# Exercise Sheet 4, Task 3

In this assignment, we will implement a neural network “library”, using Python and Numpy. The tool is inspired by PyTorch’s implementation.

In the lecture, we have covered vectorised backpropagation in detail, that we also want to use in this exercise for efficiency.

## Backward Pass
We now implement the ```backward``` functions for each of the module classes implemented last week. Each ```backward``` function gets the input to the function as well as the backpropagating gradient and will output the new gradient for this module.
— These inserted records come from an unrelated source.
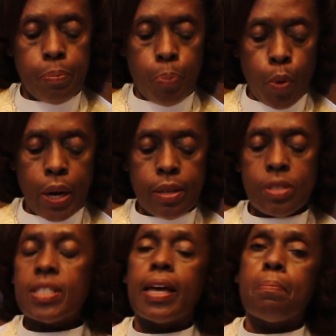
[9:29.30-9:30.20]
and
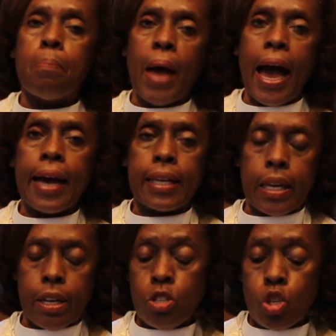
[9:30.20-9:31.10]
brings them
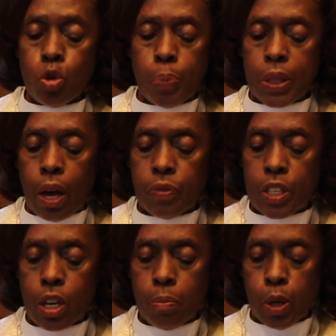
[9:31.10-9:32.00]
back into
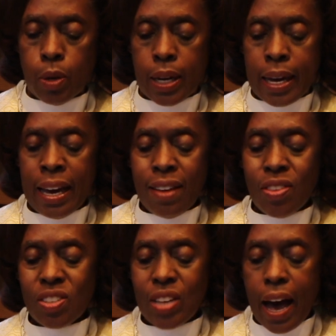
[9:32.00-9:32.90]
beloved community.
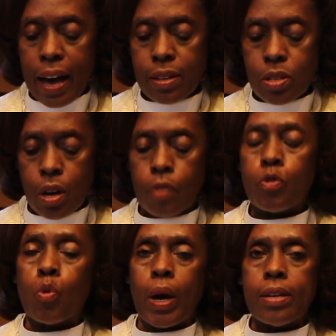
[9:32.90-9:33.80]
This act
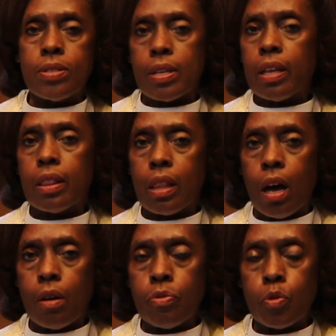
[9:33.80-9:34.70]
of grace and
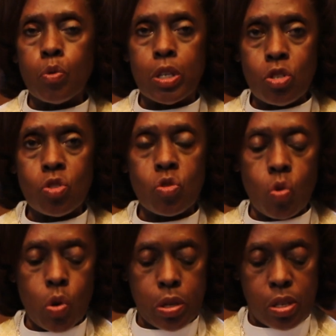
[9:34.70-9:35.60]
love
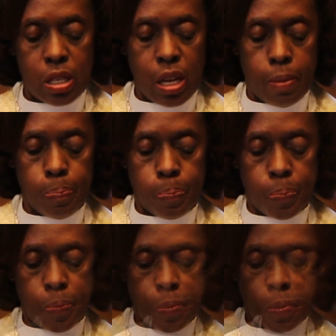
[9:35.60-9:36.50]
restores them.
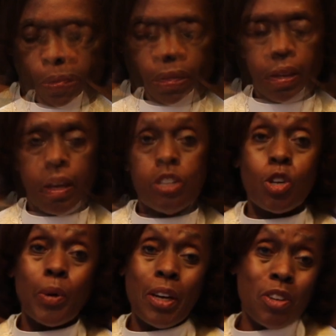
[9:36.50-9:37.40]

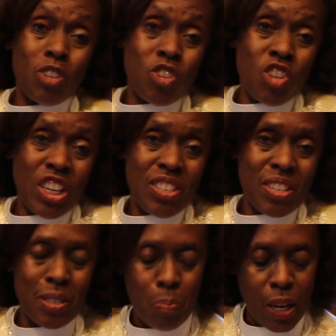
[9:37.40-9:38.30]
So here is
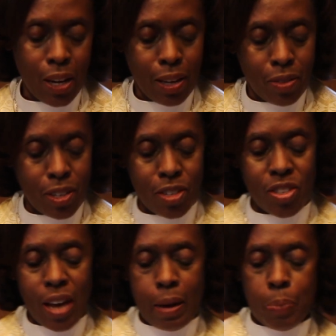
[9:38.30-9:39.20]
Jesus meeting the
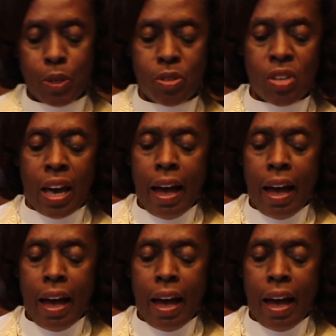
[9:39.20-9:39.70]
disciples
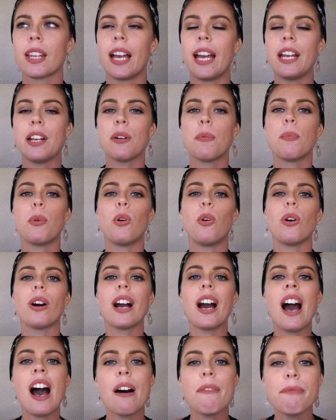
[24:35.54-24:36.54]
in a more
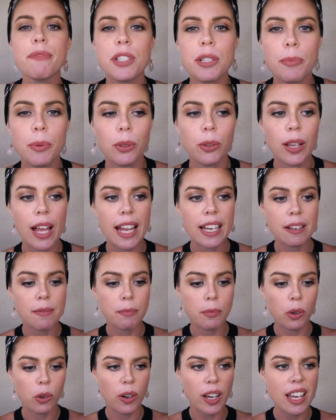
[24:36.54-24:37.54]
comfortable and a
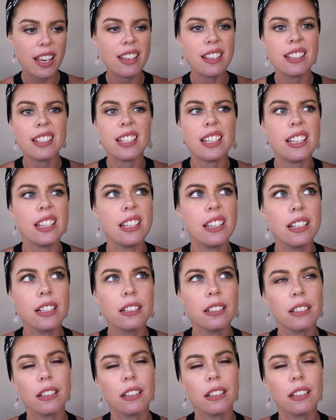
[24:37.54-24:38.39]
more easy,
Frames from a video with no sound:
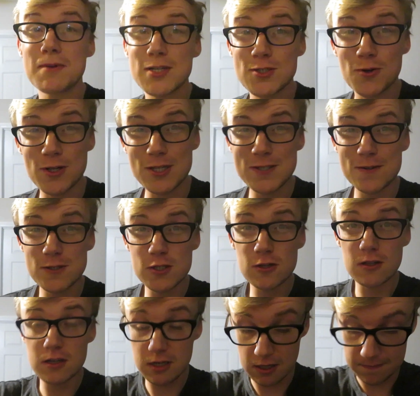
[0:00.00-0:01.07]
and mozzarella, so it
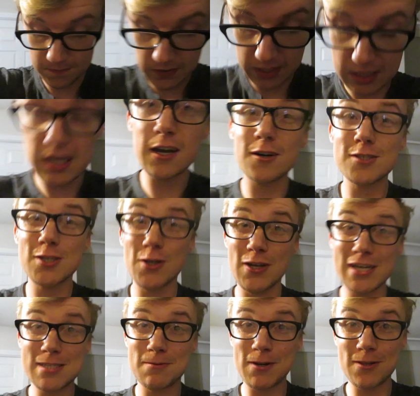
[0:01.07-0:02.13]
should look good. Like here, I'll show
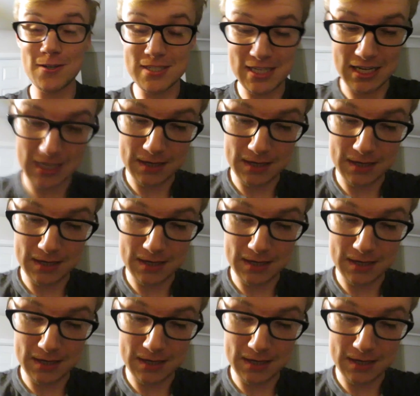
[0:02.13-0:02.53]
you guys what it looks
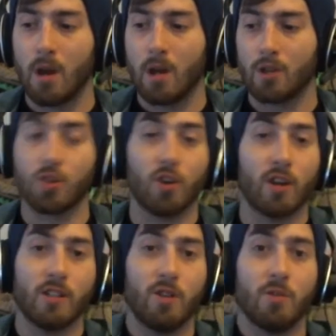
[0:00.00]
Just got to
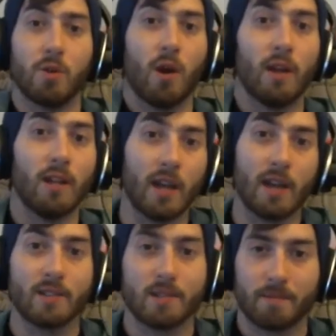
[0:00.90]
continue the grind, I
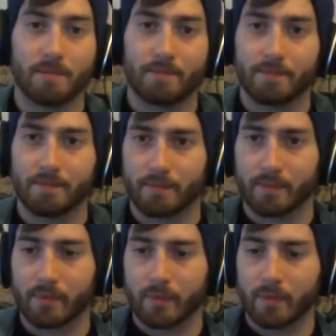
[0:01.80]
guess.
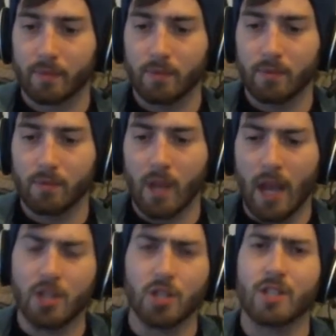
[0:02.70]

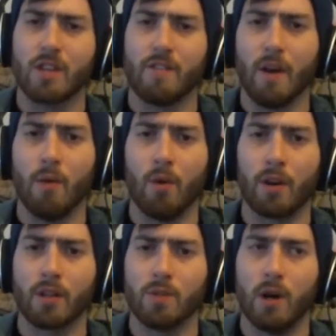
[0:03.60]
And just as a fair warning
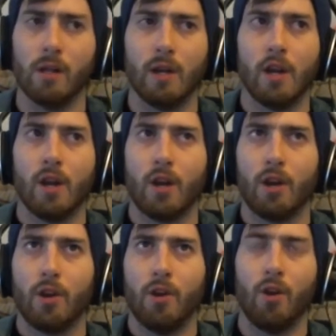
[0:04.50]
as well,
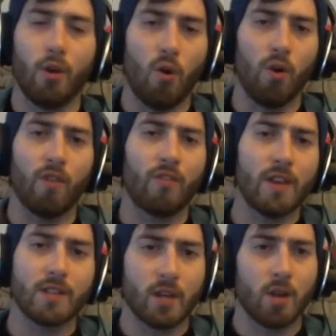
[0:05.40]
not all of
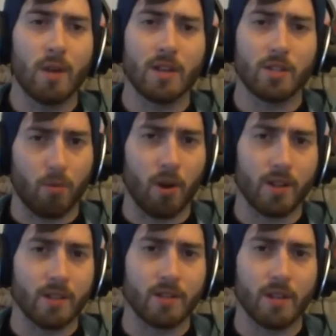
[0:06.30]
these are going to be as
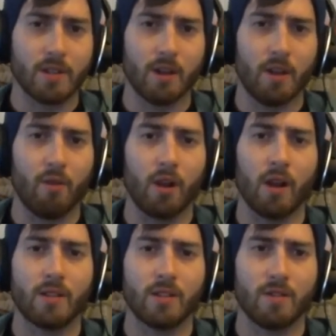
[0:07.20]
depressing as this. I
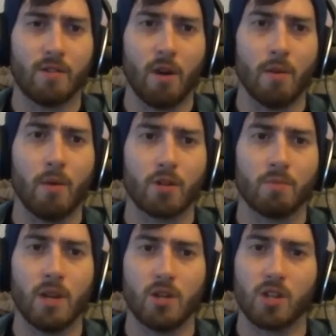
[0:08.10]
realize this is very much
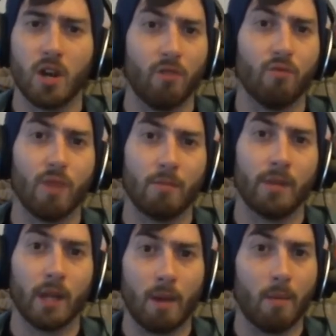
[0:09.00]
me just kind of rambling
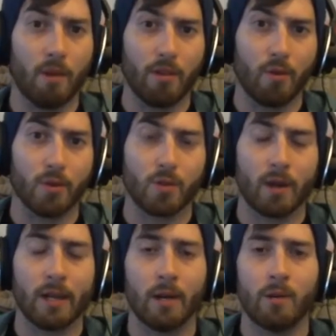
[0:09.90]
about my thoughts right now.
For ```FullyConnectedLayer```, we return a tuple with the gradient w.r.t. the input, the gradient w.r.t. the weights, and the gradient w.r.t. the bias. ```NeuralNetwork``` returns a tuple with the gradient w.r.t. the input, a list of gradients w.r.t. the weights of each layer, and a list of gradients w.r.t. the biases of each layer.

In [5]:
#most of this is copied from last week ;)
import numpy as np
from typing import List, Tuple

class Sigmoid:
    def __init__(self):
        pass

    def non_rounded_sigmoid(self,x : np.array) -> np.array:
        return 1 / (1 + np.exp(-x))


    def forward(self, x: np.array) -> np.array:
        return 1 / (1 + np.exp(-x))

    def backward(self, x: np.array, grad: np.array = np.array([[1]])) -> np.array:
        return grad * (self.forward(x) * (1 - self.forward(x)))

class MeanSquaredError:
    def __init__(self):
        pass

    def forward(self, y_pred: np.array, y_true: np.array) -> float:
        return np.mean(0.5 * (y_true - y_pred) ** 2)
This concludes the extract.